HOW TO COMPLETE THIS TASK => Write the records out again without change. Leave the pictures behind.

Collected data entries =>
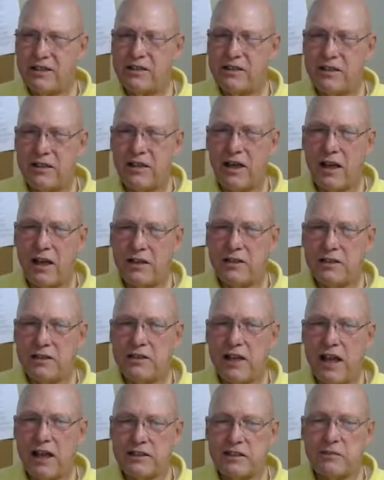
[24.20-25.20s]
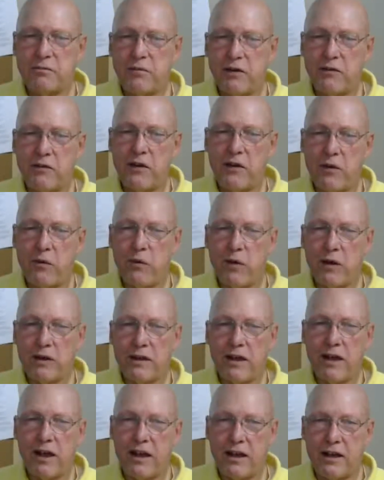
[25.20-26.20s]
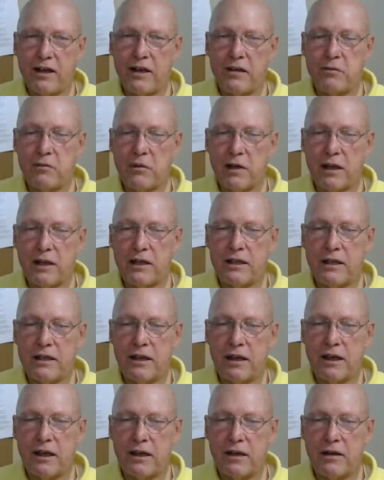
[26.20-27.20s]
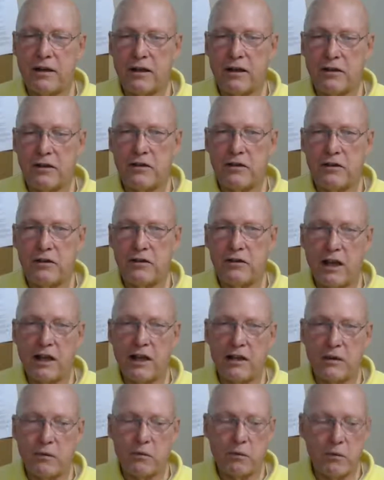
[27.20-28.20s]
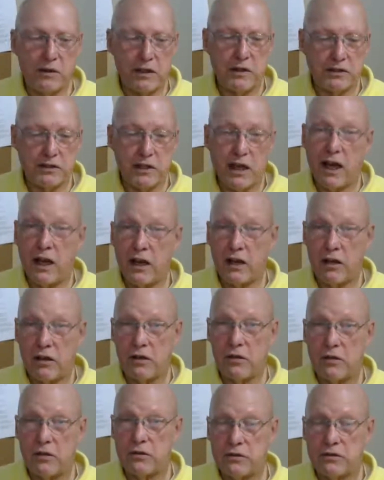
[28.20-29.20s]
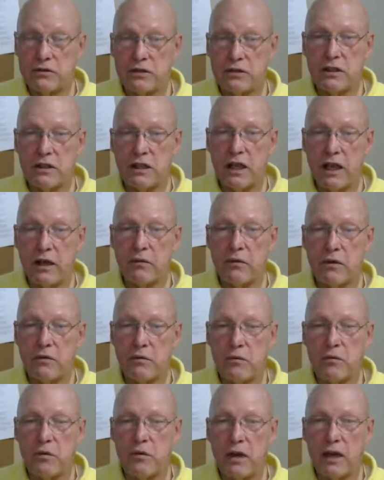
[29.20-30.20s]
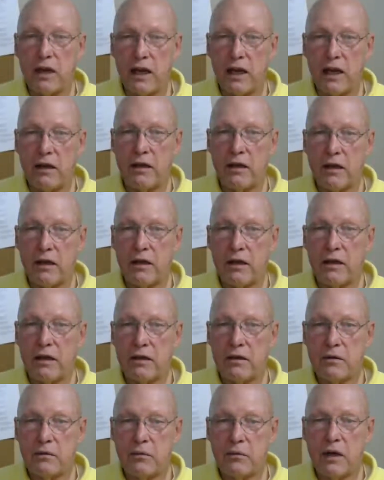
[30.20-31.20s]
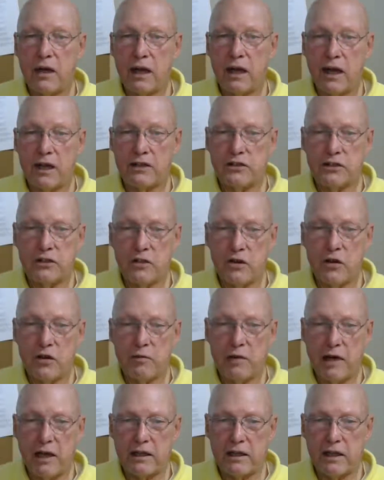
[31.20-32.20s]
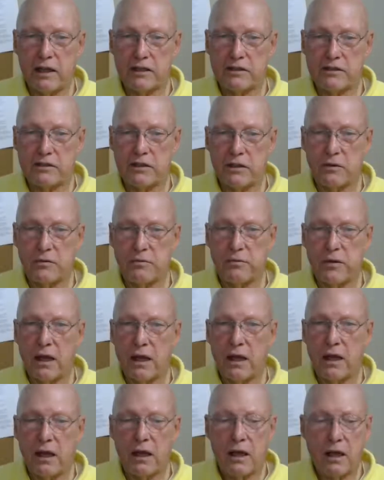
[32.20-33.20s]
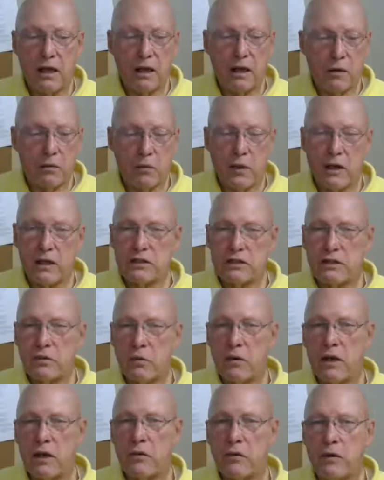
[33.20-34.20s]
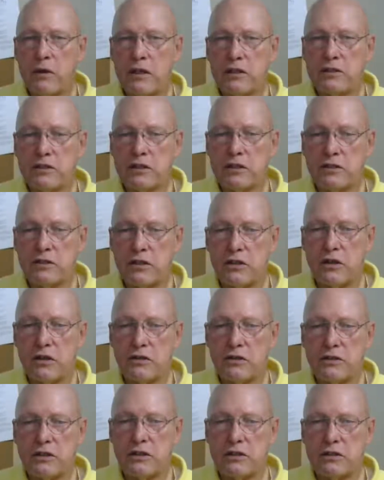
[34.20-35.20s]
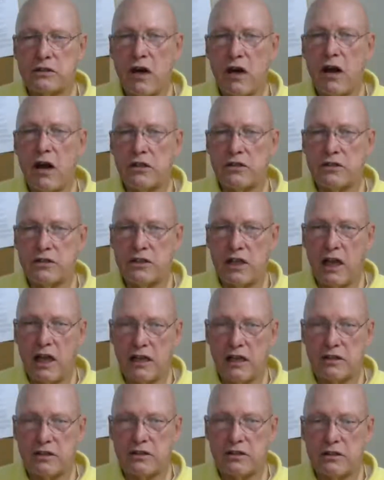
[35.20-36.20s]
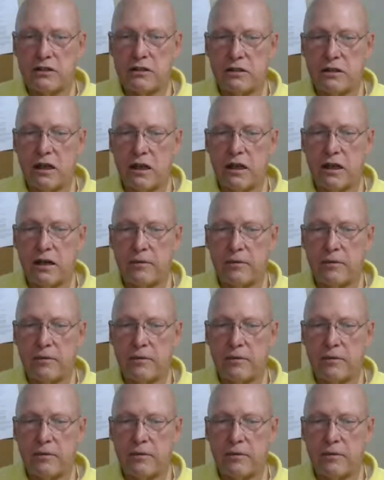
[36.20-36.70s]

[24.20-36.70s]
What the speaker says: It just hasn't been very well done. But you'd think that with this kind of news that they would really let you know about this. So what this concerns is heart stents.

WRITTEN ANSWER =>
[24.20-25.20s]
[25.20-26.20s]
[26.20-27.20s]
[27.20-28.20s]
[28.20-29.20s]
[29.20-30.20s]
[30.20-31.20s]
[31.20-32.20s]
[32.20-33.20s]
[33.20-34.20s]
[34.20-35.20s]
[35.20-36.20s]
[36.20-36.70s]

[24.20-36.70s]
What the speaker says: It just hasn't been very well done. But you'd think that with this kind of news that they would really let you know about this. So what this concerns is heart stents.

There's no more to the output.